Packaging manufacturer Coveris has agreed to divest its Americas packaging business to Transcontinental (TC Transcontinental) in a deal worth $1.320bn.
Coveris Americas, which is a subsidiary of Sun Capital Partners portfolio firm Coveris, is engaged in manufacturing of several flexible plastic and paper products, including rollstock, bags and pouches, coextruded films, shrink films, coated substrates and labels.
It has 21 production facilities, as of 31 December 2017. It employs over 3,100 people.
Coveris CEO Jakob Mosser said: “This sale will enable us to focus on our operations in Europe, where we are one of the largest players in the flexibles and rigid packaging market.
“This supports our recent strategic focus on delivering high performance and sustainable packaging solutions for our customers in the food, pet food, medical and pharmaceutical markets.”
TC Transcontinental expects the acquisition to significantly diversify its business into flexible packaging.
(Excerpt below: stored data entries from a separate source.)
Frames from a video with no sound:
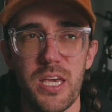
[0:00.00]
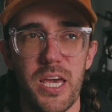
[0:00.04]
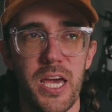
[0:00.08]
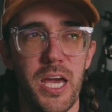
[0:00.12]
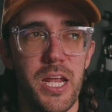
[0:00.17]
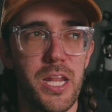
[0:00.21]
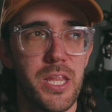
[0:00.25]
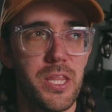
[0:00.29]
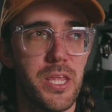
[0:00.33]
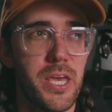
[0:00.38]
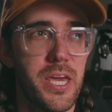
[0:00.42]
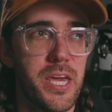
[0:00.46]

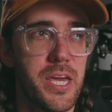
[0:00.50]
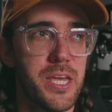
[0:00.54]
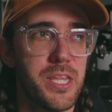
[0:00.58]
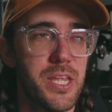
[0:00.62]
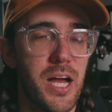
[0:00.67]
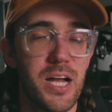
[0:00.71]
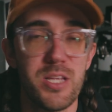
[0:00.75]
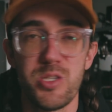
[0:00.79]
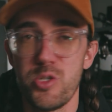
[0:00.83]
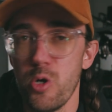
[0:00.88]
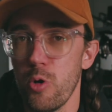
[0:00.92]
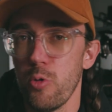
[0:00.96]
And
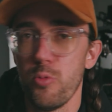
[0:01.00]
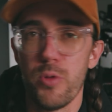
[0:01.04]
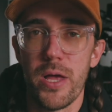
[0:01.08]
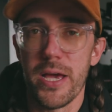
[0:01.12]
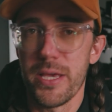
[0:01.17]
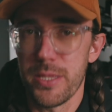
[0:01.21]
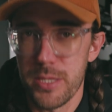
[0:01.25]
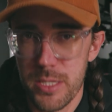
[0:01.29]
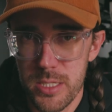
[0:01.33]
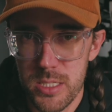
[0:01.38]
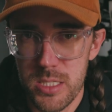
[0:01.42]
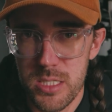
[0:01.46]
I don't
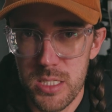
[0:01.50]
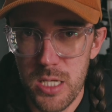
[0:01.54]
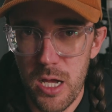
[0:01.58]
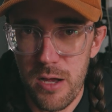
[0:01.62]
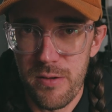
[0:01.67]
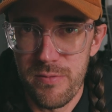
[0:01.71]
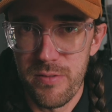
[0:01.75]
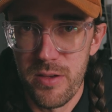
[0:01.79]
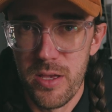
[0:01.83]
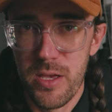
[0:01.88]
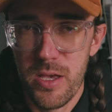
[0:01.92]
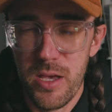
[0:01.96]
like this
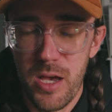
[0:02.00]
stuff.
Additionally, the acquisition is expected to expand TC Transcontinental's product offering greater film manufacturing capabilities.
Coveris, however, will retain its operations including Rigid, EMEA, and UK Food & Consumer businesses.
Upon completion of the deal, Coveris will have manufacturing facilities in 14 countries, 44 strategically located facilities and over 8,000 employees.
Transcontinental board chairman Isabelle Marcoux said: "Today's announcement marks a turning point in TC Transcontinental's 42-year history. This transaction crystallizes our strategic shift toward flexible packaging and solidifies our commitment to profitable growth.”
Coveris plans to use the proceeds of sale to repay certain of its existing indebtedness.
TC Transcontinental president and CEO François Olivier said: "The acquisition of Coveris Americas adds significant depth and scale to our existing platform, with flexible packaging operations now expected to be our largest division in terms of TC Transcontinental's pro forma revenues based on its fiscal year 2017.
“This transaction complements and bolsters our existing product offering in several flexible packaging end markets including dairy, pet food and consumer products.
“Additionally, it allows us to enter new and attractive flexible packaging end markets such as agriculture, beverage and protein.”
Planned to be completed in mid 2018, the transaction is subject to customary closing conditions, including regulatory approvals.